Your objective
The task calls for each record to be given again unchanged, minus any pictures.

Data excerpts

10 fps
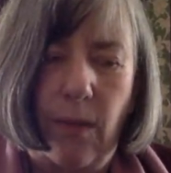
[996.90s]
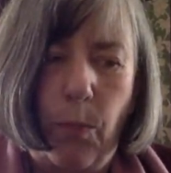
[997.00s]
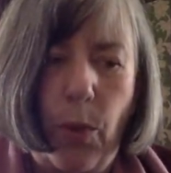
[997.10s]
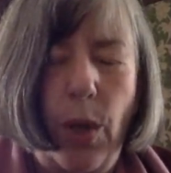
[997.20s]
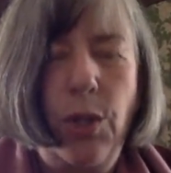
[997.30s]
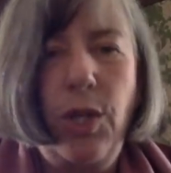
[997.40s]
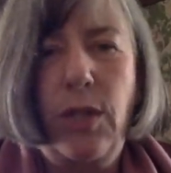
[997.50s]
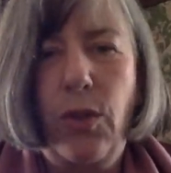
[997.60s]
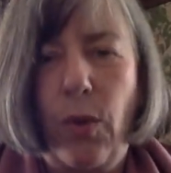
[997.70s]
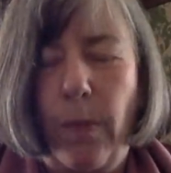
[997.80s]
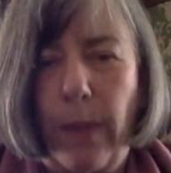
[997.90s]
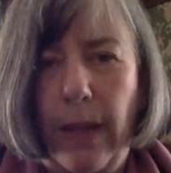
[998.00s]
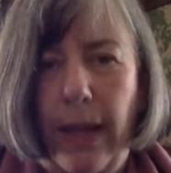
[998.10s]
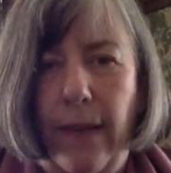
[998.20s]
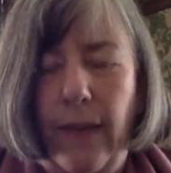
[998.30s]
project or a
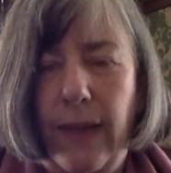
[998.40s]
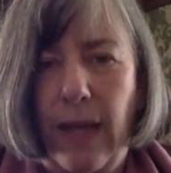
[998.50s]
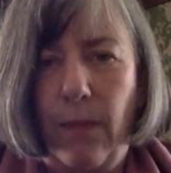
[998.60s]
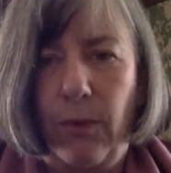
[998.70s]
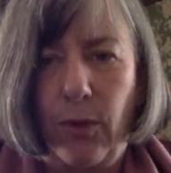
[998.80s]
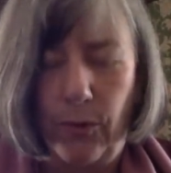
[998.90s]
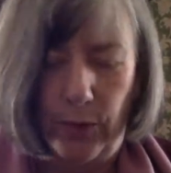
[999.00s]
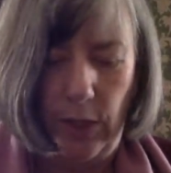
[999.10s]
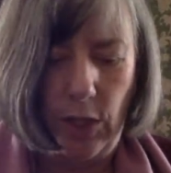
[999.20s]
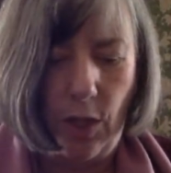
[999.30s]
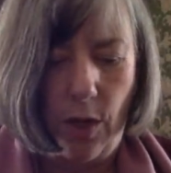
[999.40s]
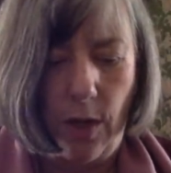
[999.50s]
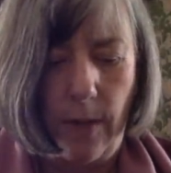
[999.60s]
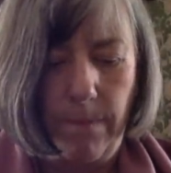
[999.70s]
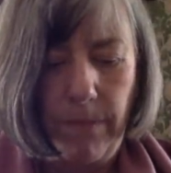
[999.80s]
plan that comes off in
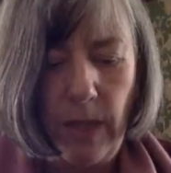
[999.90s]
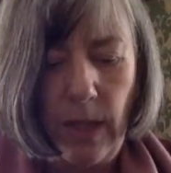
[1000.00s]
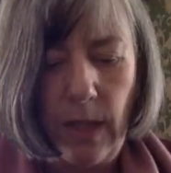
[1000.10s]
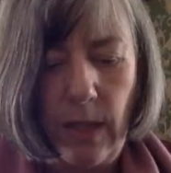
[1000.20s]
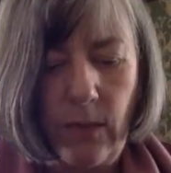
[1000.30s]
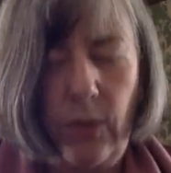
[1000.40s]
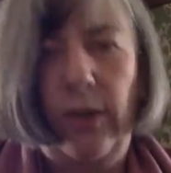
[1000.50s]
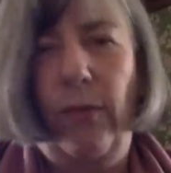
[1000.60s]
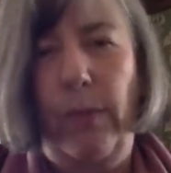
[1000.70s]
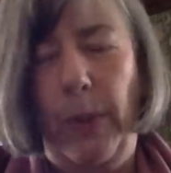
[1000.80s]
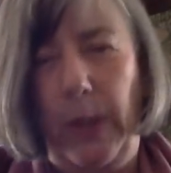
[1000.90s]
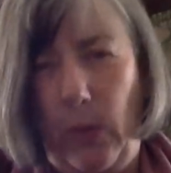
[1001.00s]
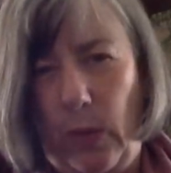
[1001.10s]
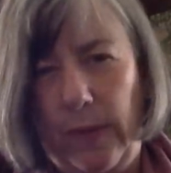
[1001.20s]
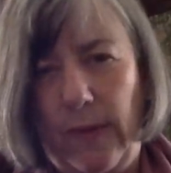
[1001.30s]
time because everybody
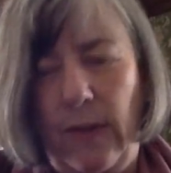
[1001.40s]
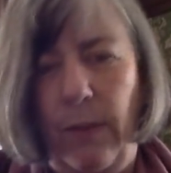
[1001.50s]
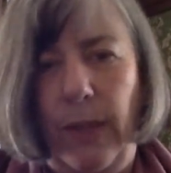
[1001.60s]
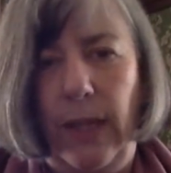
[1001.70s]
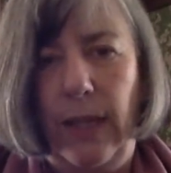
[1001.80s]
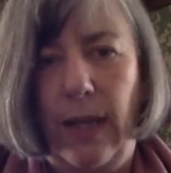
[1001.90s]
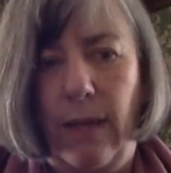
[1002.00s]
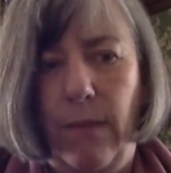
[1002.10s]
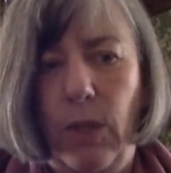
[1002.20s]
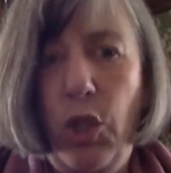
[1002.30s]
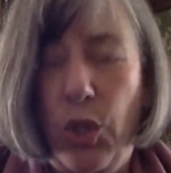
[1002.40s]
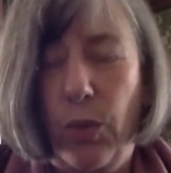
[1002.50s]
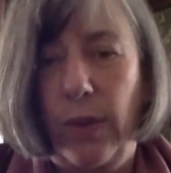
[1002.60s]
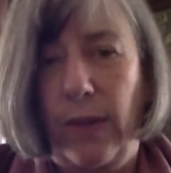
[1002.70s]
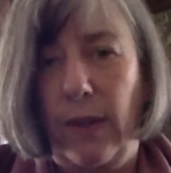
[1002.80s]
wants to be
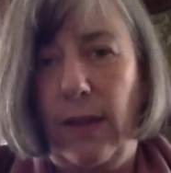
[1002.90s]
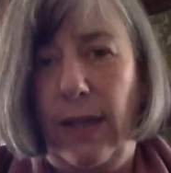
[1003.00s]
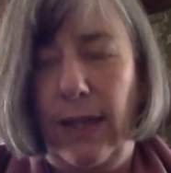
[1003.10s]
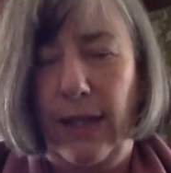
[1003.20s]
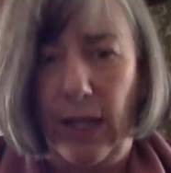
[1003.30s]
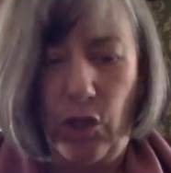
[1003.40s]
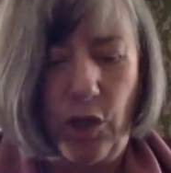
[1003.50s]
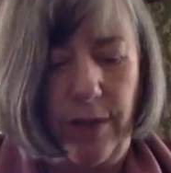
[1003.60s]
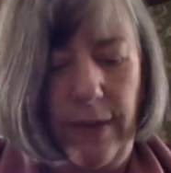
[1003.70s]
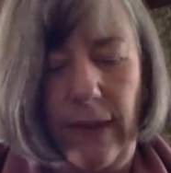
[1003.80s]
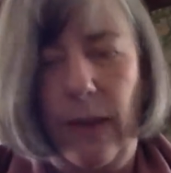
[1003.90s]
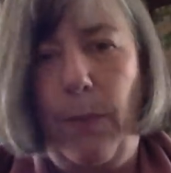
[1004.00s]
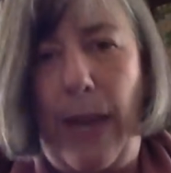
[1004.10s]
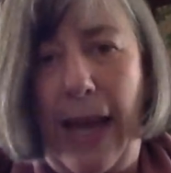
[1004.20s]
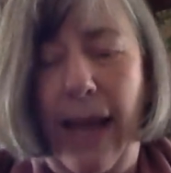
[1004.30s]
assured that the election is in the
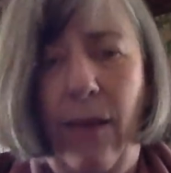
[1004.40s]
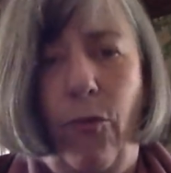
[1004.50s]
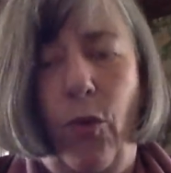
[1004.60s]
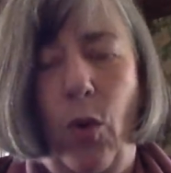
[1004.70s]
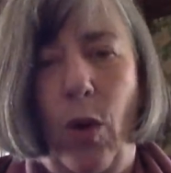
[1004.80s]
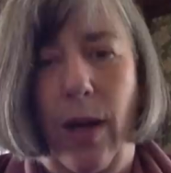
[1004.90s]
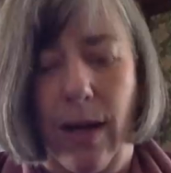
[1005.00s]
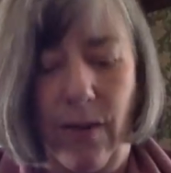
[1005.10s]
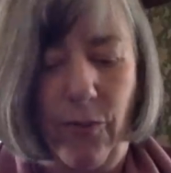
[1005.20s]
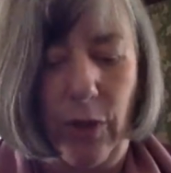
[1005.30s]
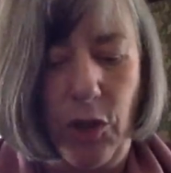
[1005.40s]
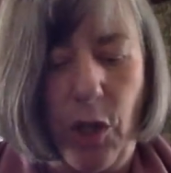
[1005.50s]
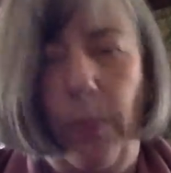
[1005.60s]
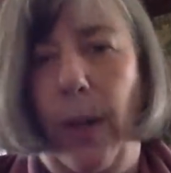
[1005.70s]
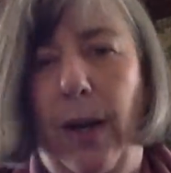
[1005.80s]
bag for
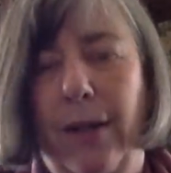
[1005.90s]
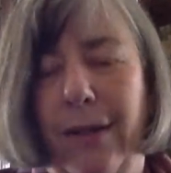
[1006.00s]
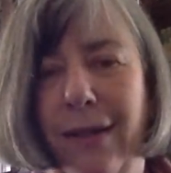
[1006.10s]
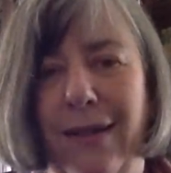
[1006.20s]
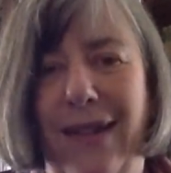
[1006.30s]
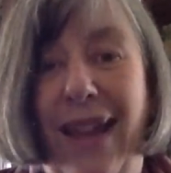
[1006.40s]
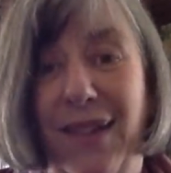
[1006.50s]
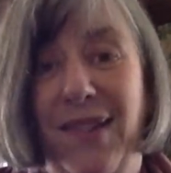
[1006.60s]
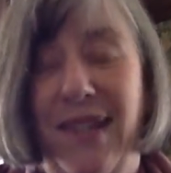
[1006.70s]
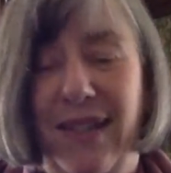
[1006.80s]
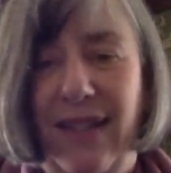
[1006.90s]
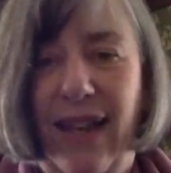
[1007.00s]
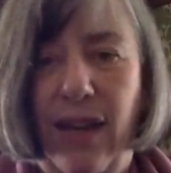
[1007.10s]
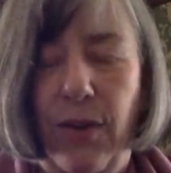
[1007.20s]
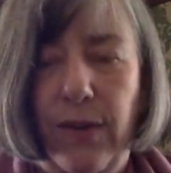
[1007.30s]
Joe Biden and now Senator
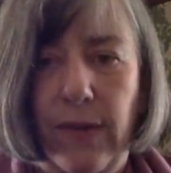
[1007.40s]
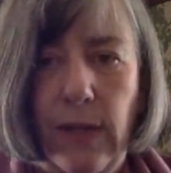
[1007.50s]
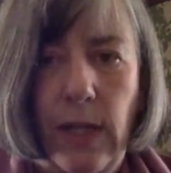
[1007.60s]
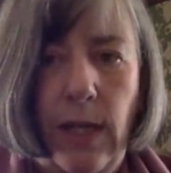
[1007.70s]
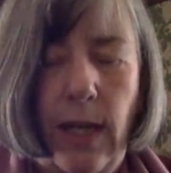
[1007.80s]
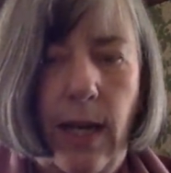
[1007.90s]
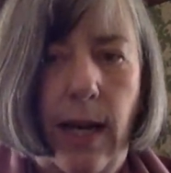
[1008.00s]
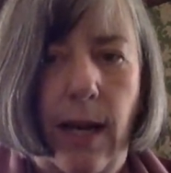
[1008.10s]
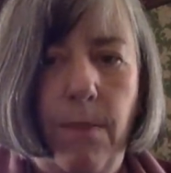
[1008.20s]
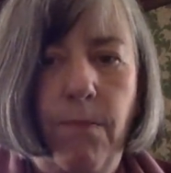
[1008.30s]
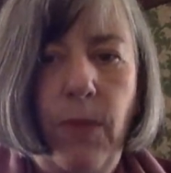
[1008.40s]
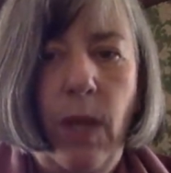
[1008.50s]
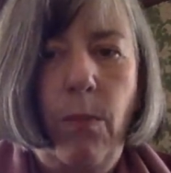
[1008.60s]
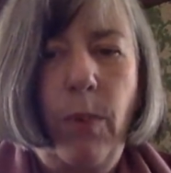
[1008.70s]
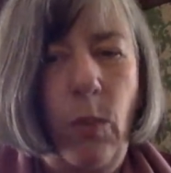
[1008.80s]
Harris.
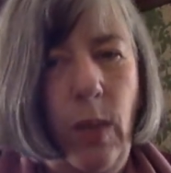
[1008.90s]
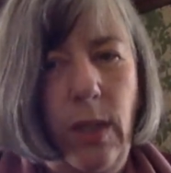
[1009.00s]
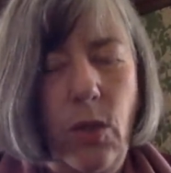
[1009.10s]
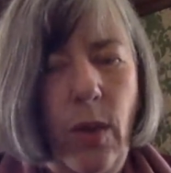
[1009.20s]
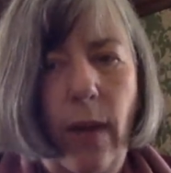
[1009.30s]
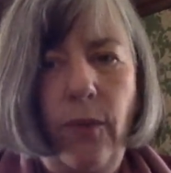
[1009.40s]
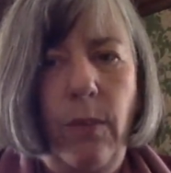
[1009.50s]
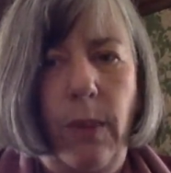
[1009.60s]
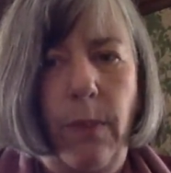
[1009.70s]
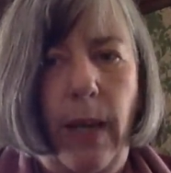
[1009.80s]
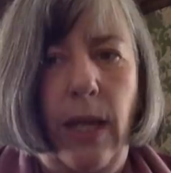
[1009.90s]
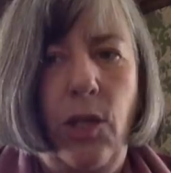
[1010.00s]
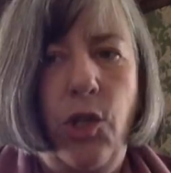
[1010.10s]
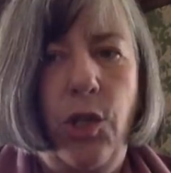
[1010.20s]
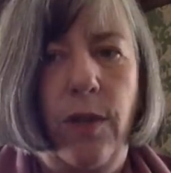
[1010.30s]
But we do have to be
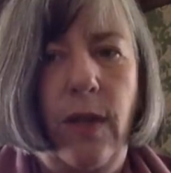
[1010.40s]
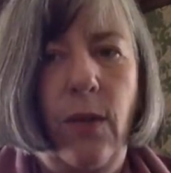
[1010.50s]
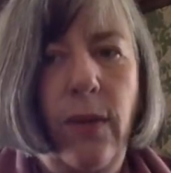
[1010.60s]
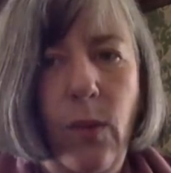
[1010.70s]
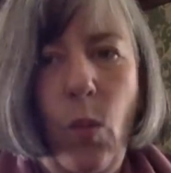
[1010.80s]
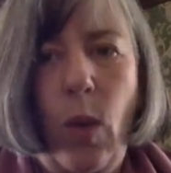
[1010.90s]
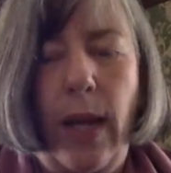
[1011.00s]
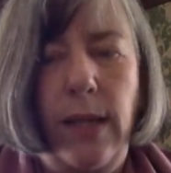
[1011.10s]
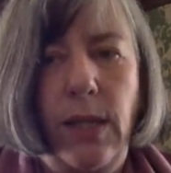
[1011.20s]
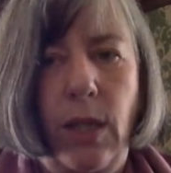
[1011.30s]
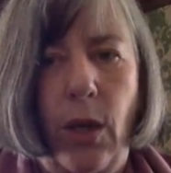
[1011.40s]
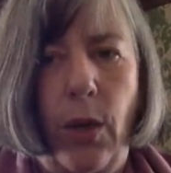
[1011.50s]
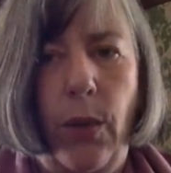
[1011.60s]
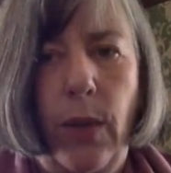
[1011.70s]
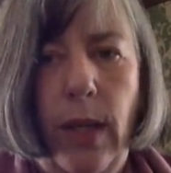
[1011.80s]
patient. There is a way to go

The completed task
10 fps
[996.90s]
[997.00s]
[997.10s]
[997.20s]
[997.30s]
[997.40s]
[997.50s]
[997.60s]
[997.70s]
[997.80s]
[997.90s]
[998.00s]
[998.10s]
[998.20s]
[998.30s]
project or a
[998.40s]
[998.50s]
[998.60s]
[998.70s]
[998.80s]
[998.90s]
[999.00s]
[999.10s]
[999.20s]
[999.30s]
[999.40s]
[999.50s]
[999.60s]
[999.70s]
[999.80s]
plan that comes off in
[999.90s]
[1000.00s]
[1000.10s]
[1000.20s]
[1000.30s]
[1000.40s]
[1000.50s]
[1000.60s]
[1000.70s]
[1000.80s]
[1000.90s]
[1001.00s]
[1001.10s]
[1001.20s]
[1001.30s]
time because everybody
[1001.40s]
[1001.50s]
[1001.60s]
[1001.70s]
[1001.80s]
[1001.90s]
[1002.00s]
[1002.10s]
[1002.20s]
[1002.30s]
[1002.40s]
[1002.50s]
[1002.60s]
[1002.70s]
[1002.80s]
wants to be
[1002.90s]
[1003.00s]
[1003.10s]
[1003.20s]
[1003.30s]
[1003.40s]
[1003.50s]
[1003.60s]
[1003.70s]
[1003.80s]
[1003.90s]
[1004.00s]
[1004.10s]
[1004.20s]
[1004.30s]
assured that the election is in the
[1004.40s]
[1004.50s]
[1004.60s]
[1004.70s]
[1004.80s]
[1004.90s]
[1005.00s]
[1005.10s]
[1005.20s]
[1005.30s]
[1005.40s]
[1005.50s]
[1005.60s]
[1005.70s]
[1005.80s]
bag for
[1005.90s]
[1006.00s]
[1006.10s]
[1006.20s]
[1006.30s]
[1006.40s]
[1006.50s]
[1006.60s]
[1006.70s]
[1006.80s]
[1006.90s]
[1007.00s]
[1007.10s]
[1007.20s]
[1007.30s]
Joe Biden and now Senator
[1007.40s]
[1007.50s]
[1007.60s]
[1007.70s]
[1007.80s]
[1007.90s]
[1008.00s]
[1008.10s]
[1008.20s]
[1008.30s]
[1008.40s]
[1008.50s]
[1008.60s]
[1008.70s]
[1008.80s]
Harris.
[1008.90s]
[1009.00s]
[1009.10s]
[1009.20s]
[1009.30s]
[1009.40s]
[1009.50s]
[1009.60s]
[1009.70s]
[1009.80s]
[1009.90s]
[1010.00s]
[1010.10s]
[1010.20s]
[1010.30s]
But we do have to be
[1010.40s]
[1010.50s]
[1010.60s]
[1010.70s]
[1010.80s]
[1010.90s]
[1011.00s]
[1011.10s]
[1011.20s]
[1011.30s]
[1011.40s]
[1011.50s]
[1011.60s]
[1011.70s]
[1011.80s]
patient. There is a way to go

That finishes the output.